Guide to Workplace Safety for Construction Workers

Workplace safety must be a top priority for anyone who walks onto a jobsite, especially those who spend their time in proximity to hazardous substances

According to OSHA – the leading government authority in workplace safety, construction workers face significant risks each and every time they visit a jobsite. Whether they’re involved in demolition work, trim carpentry, new home framing, or large-scale commercial jobs, there are a variety of risks that construction workers must be aware of in order to minimize the risk of injury or even death. Read on for a general workplace safety guide for construction workers – based on five dangerous situations a worker may face:

  1. Be “fall conscious” – As the leading cause of injury and death among construction workers – and the single biggest source of OSHA penalties in the industry, lack of adequate fall protection is simply unacceptable. Whether using a fall protection device with an integral decelerative cable or simply safer scaffolding materials, it is crucial that falls be avoided at all costs. OSHA levied more than $20 million in fines in the year 2014 alone for fall-prevention equipment deficiencies. The basic OSHA 10 or 30 hour class will discuss this topic in-depth.
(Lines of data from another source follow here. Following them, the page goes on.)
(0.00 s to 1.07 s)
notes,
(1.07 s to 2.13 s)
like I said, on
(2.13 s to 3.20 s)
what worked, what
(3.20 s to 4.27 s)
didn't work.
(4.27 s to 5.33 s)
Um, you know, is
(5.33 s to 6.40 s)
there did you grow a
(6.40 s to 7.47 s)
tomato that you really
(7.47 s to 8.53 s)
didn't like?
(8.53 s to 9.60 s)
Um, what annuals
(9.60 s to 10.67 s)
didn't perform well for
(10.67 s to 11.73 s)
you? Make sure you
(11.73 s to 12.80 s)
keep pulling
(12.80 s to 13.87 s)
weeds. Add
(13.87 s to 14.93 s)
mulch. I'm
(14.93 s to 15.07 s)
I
  2. Recognize the dangers of asbestos – Construction workers face asbestos all too often. Whether they’re demolishing an old building, rehabbing a boiler or furnace in a commercial establishment, or simply working in an attic of an older home, asbestos fibers can cause severe and irreparable damage to a worker’s pulmonary and respiratory system. Taking a training course from an accredited workplace safety organization will go a long way to enhancing job site safety and minimizing asbestos exposure.
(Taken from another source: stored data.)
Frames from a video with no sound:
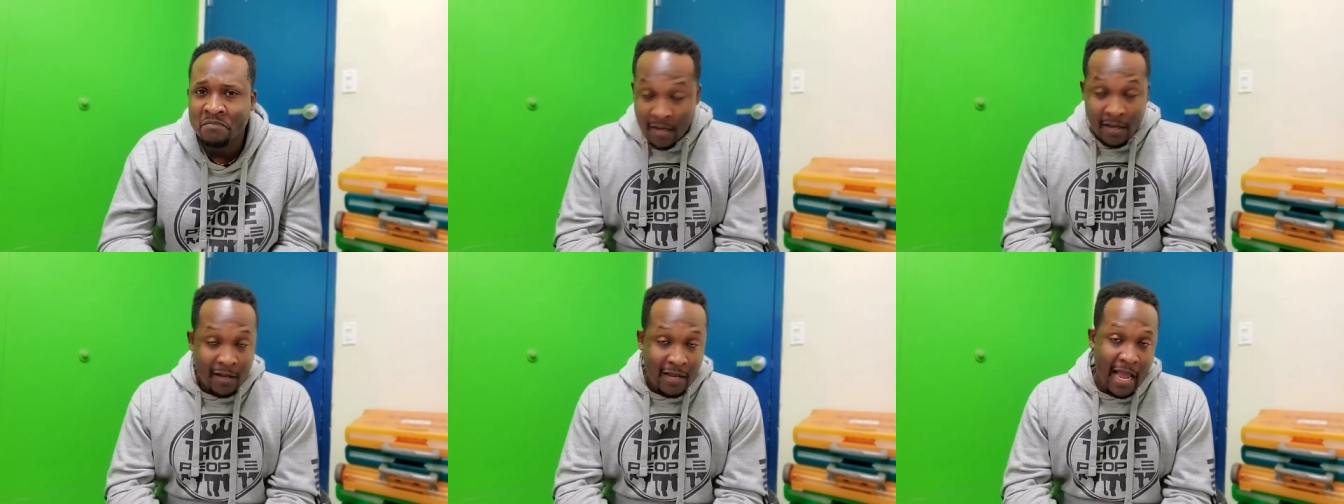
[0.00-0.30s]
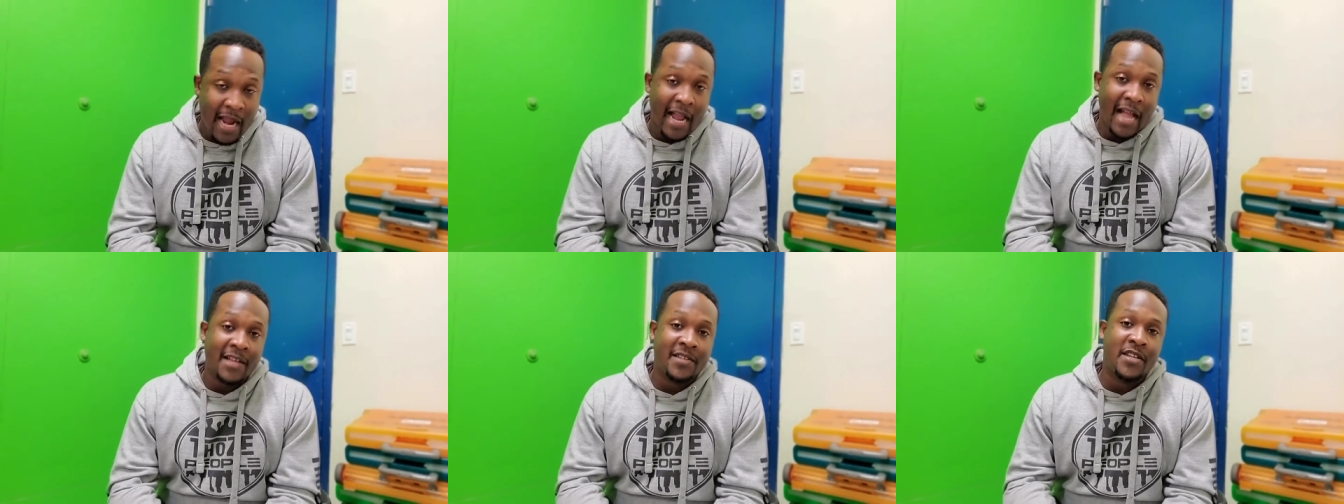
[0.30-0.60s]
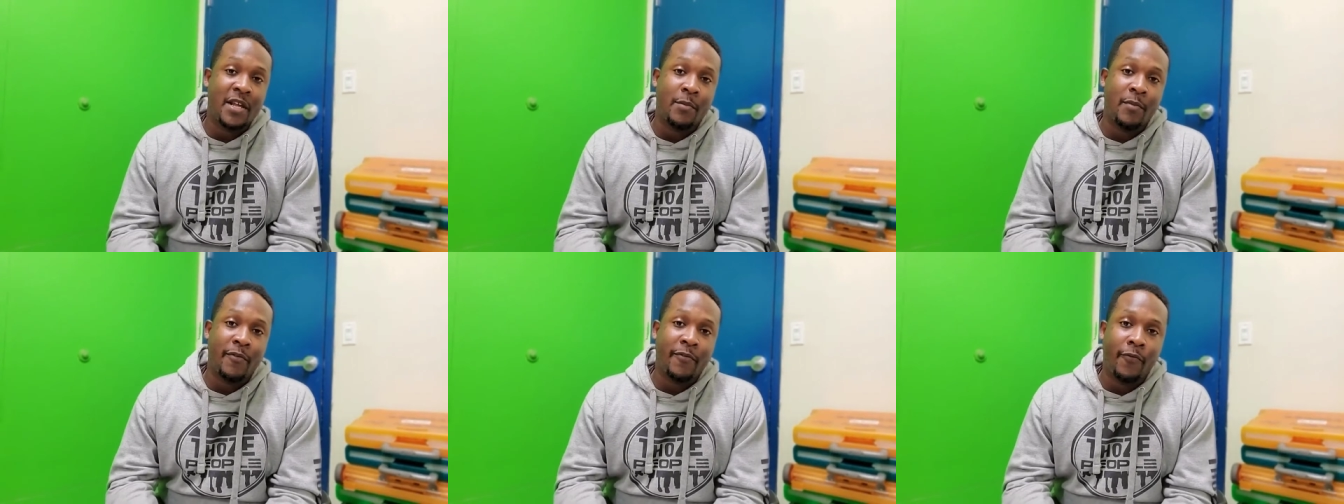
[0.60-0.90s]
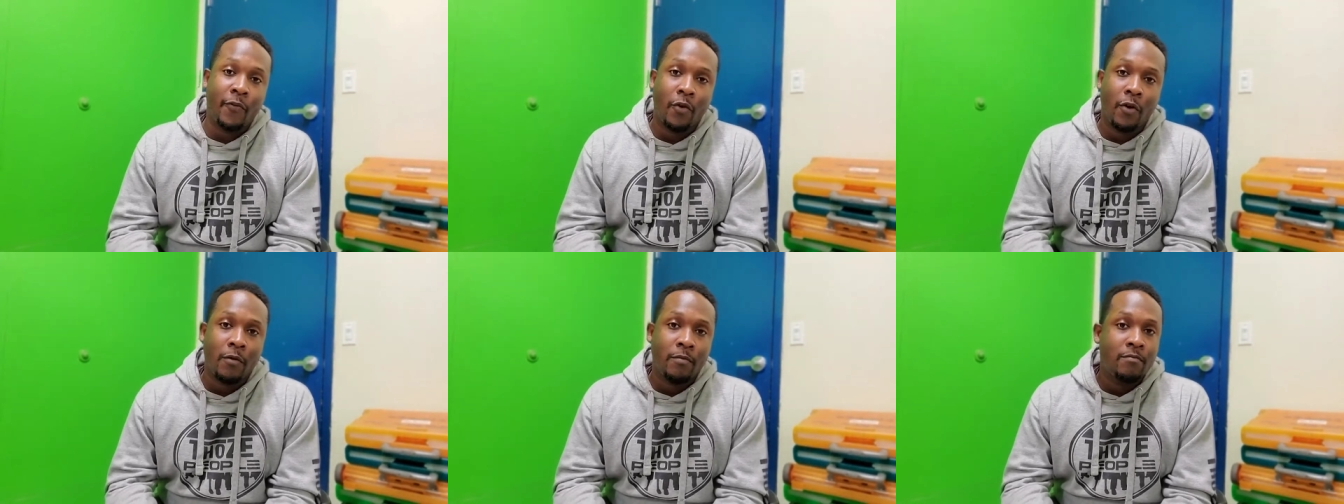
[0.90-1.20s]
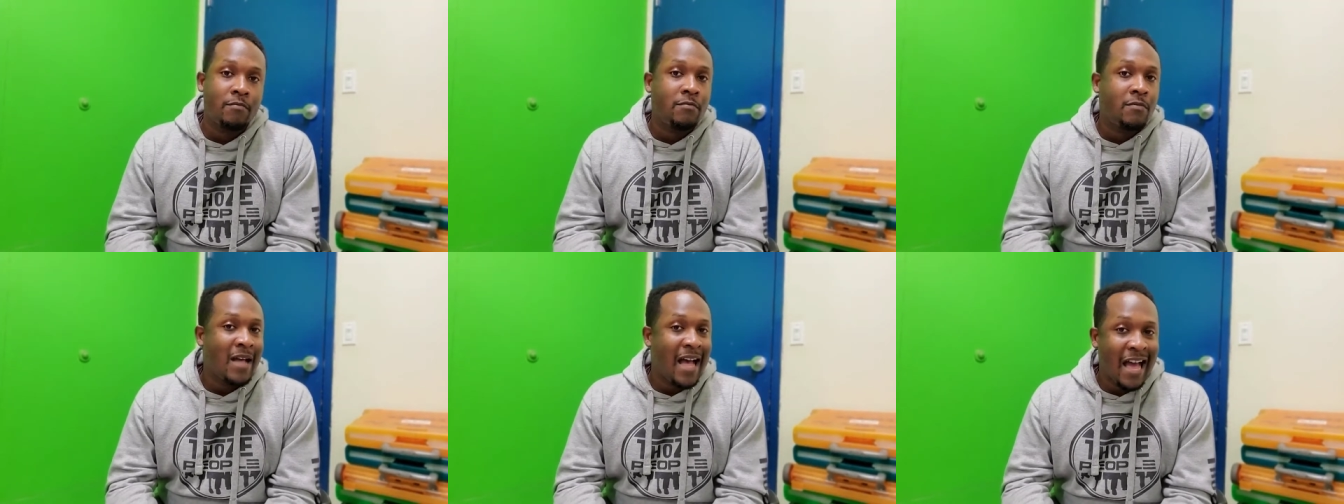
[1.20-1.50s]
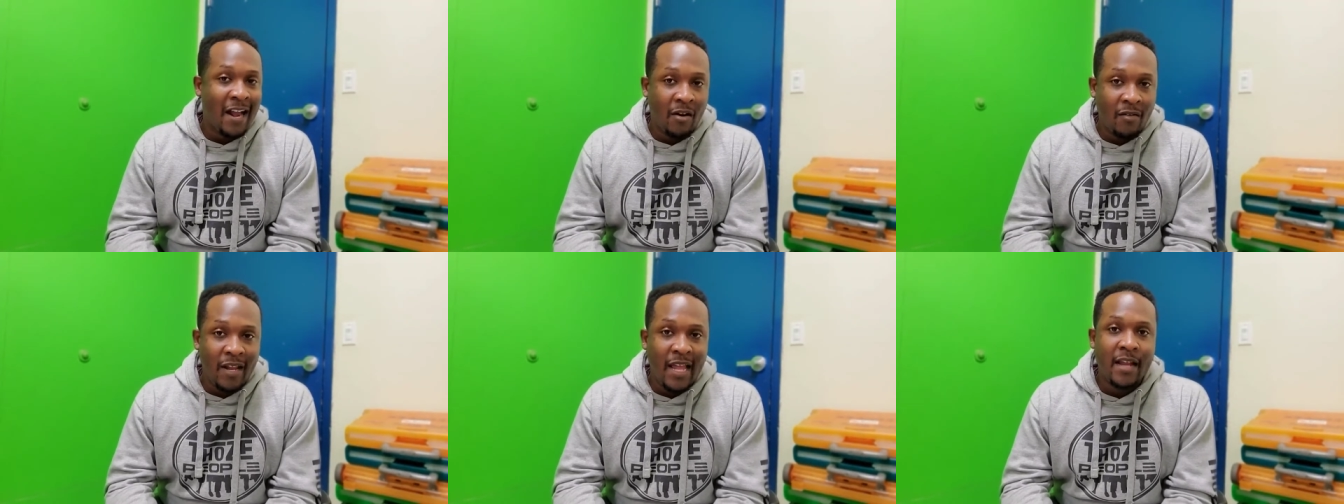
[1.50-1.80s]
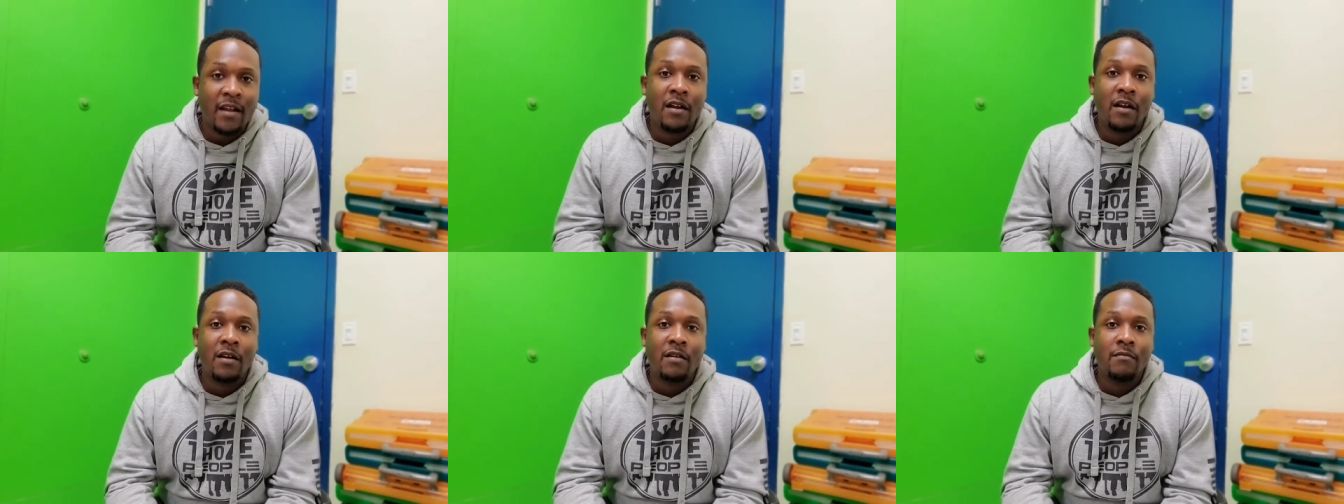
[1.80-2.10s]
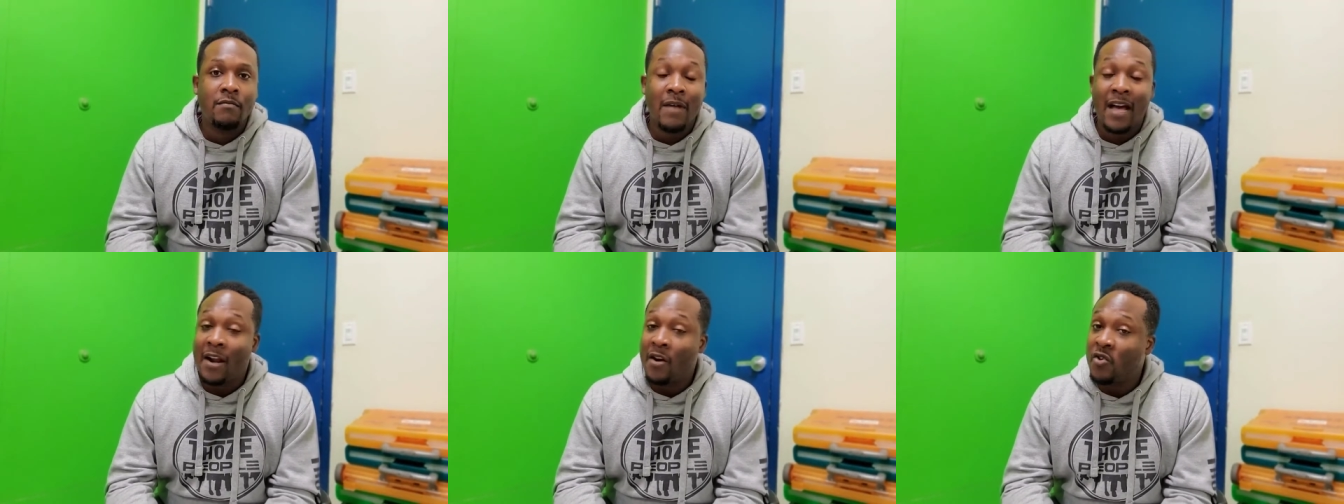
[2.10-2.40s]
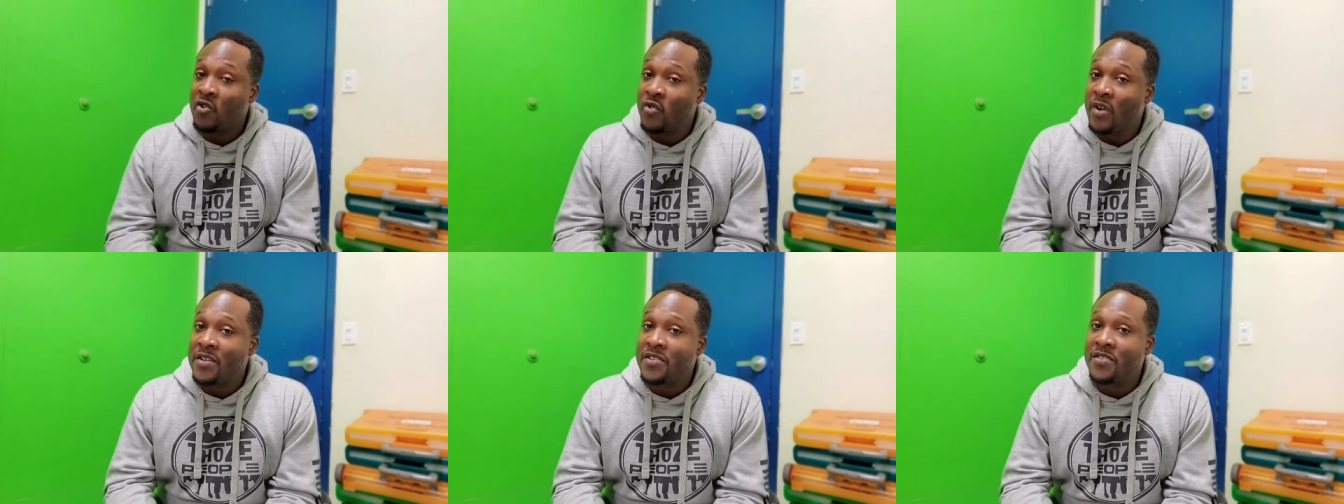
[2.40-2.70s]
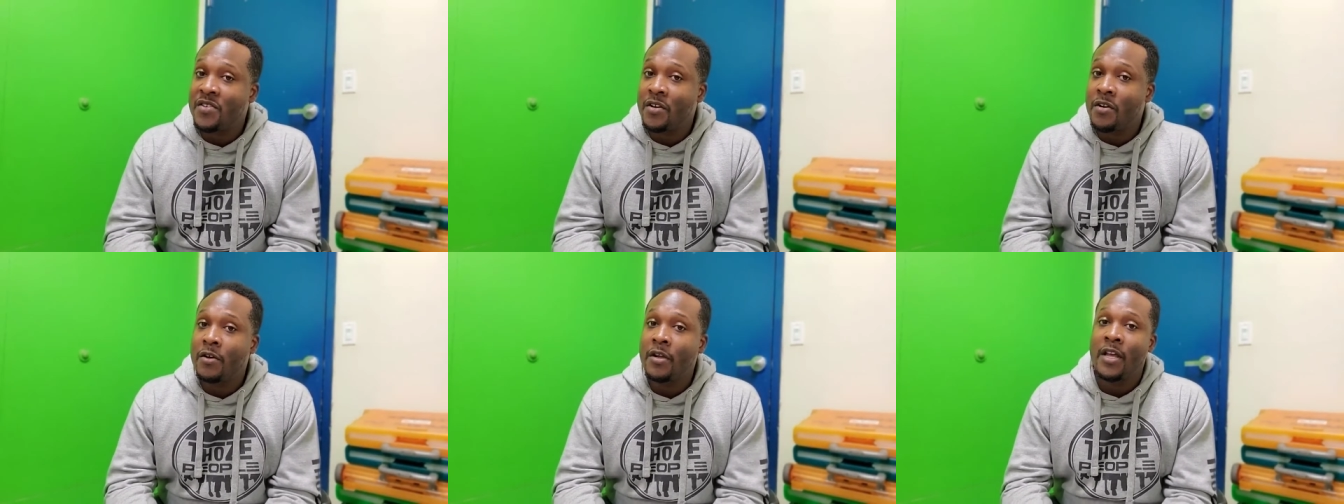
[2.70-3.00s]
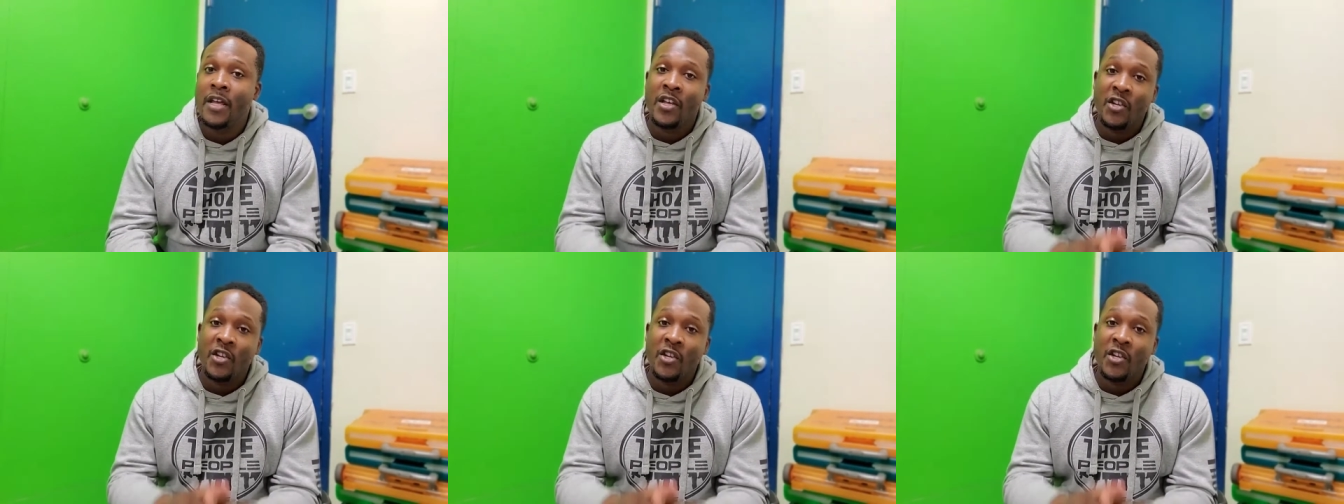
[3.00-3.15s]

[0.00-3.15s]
Like I said before, I don't like her, I don't trust her.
  3. Be safe in the “trenches” – Working in and around trenches is a fact of life for construction workers – especially those who work on large municipal projects or on commercial builds. There are a host of safety regulations that must be followed to keep workers safe when operating within a subterranean trench. Escape ladders, specific rules regarding materials kept near the edge of the trench, reinforcing plates, and more are important to consider when striving for total safety in the trenches.
  4. Use machinery with caution – Significant and lasting injuries – even deaths, can be attributed to improper use of heavy equipment and machinery. Serious injuries occur simply by slipping while climbing into or out of a machine’s cab or operating platform, while other injuries have occurred when machine operators are struck by falling debris or interfere with overhead power lines. Making sure that machine operators are 100% comfortable with their equipment and understand how to safely work within an area that might contain construction workers on foot is vital to ensuring a safe and compliant jobsite.
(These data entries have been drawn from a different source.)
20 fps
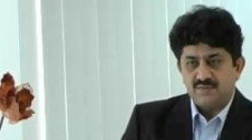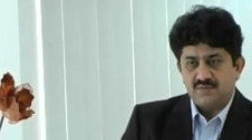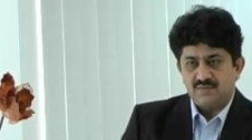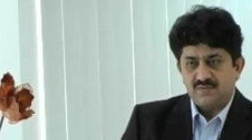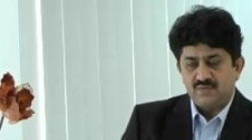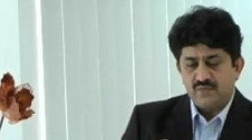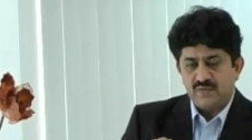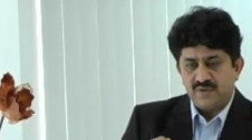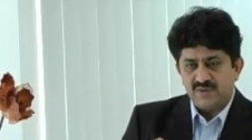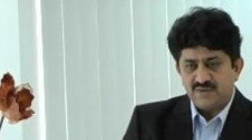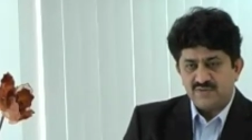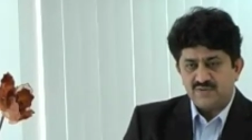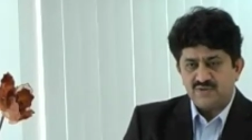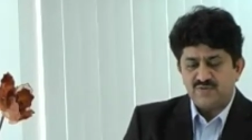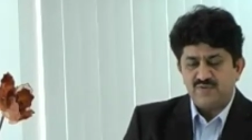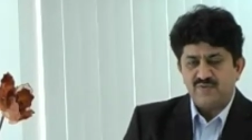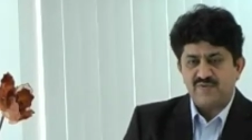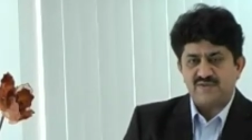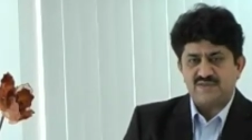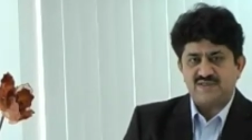
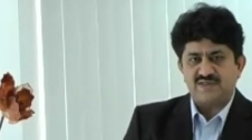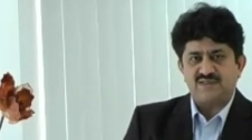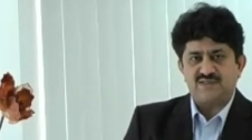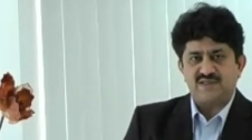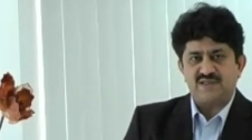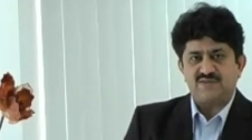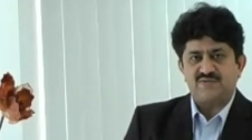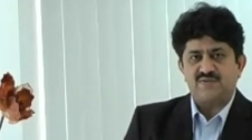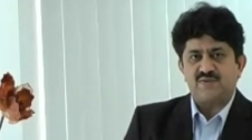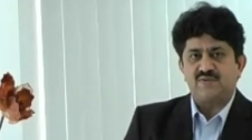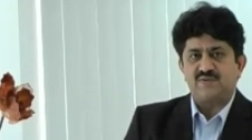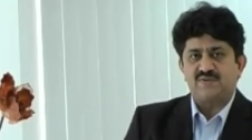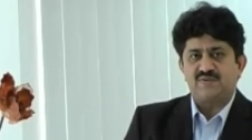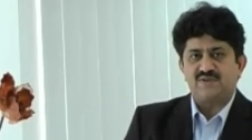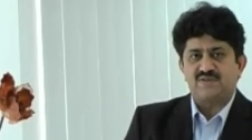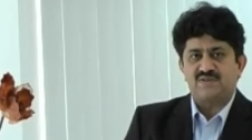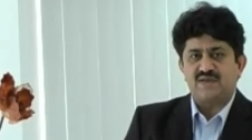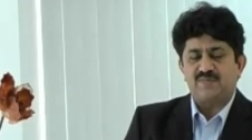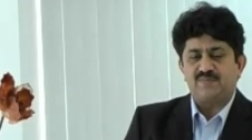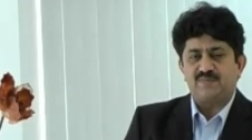Once we were successful with
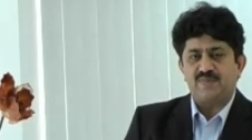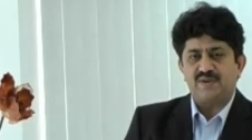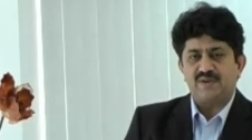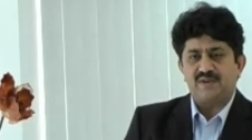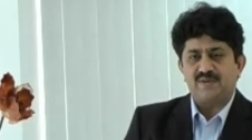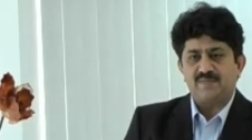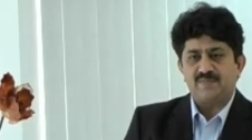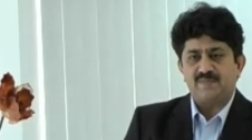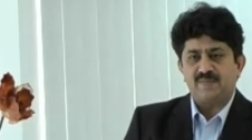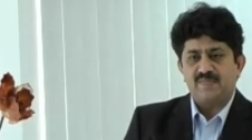this company,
  5. Get trained! – One of the biggest safety concerns today is simply a lack of training. Construction workers should take, at a minimum, the OSHA 10 hour class before ever swinging a hammer. Those who want additional instruction can opt for the 30 hour class. This longer series of instruction modules is also well-suited for construction managers, foreman, and other supervisors. The Asbestos Institute has a track record of delivering top-quality training at affordable prices.

Workplace safety should be the first priority for those who frequent the jobsite. By completing the requisite training and by using common sense, there is no reason why construction site injuries can’t be significantly reduced.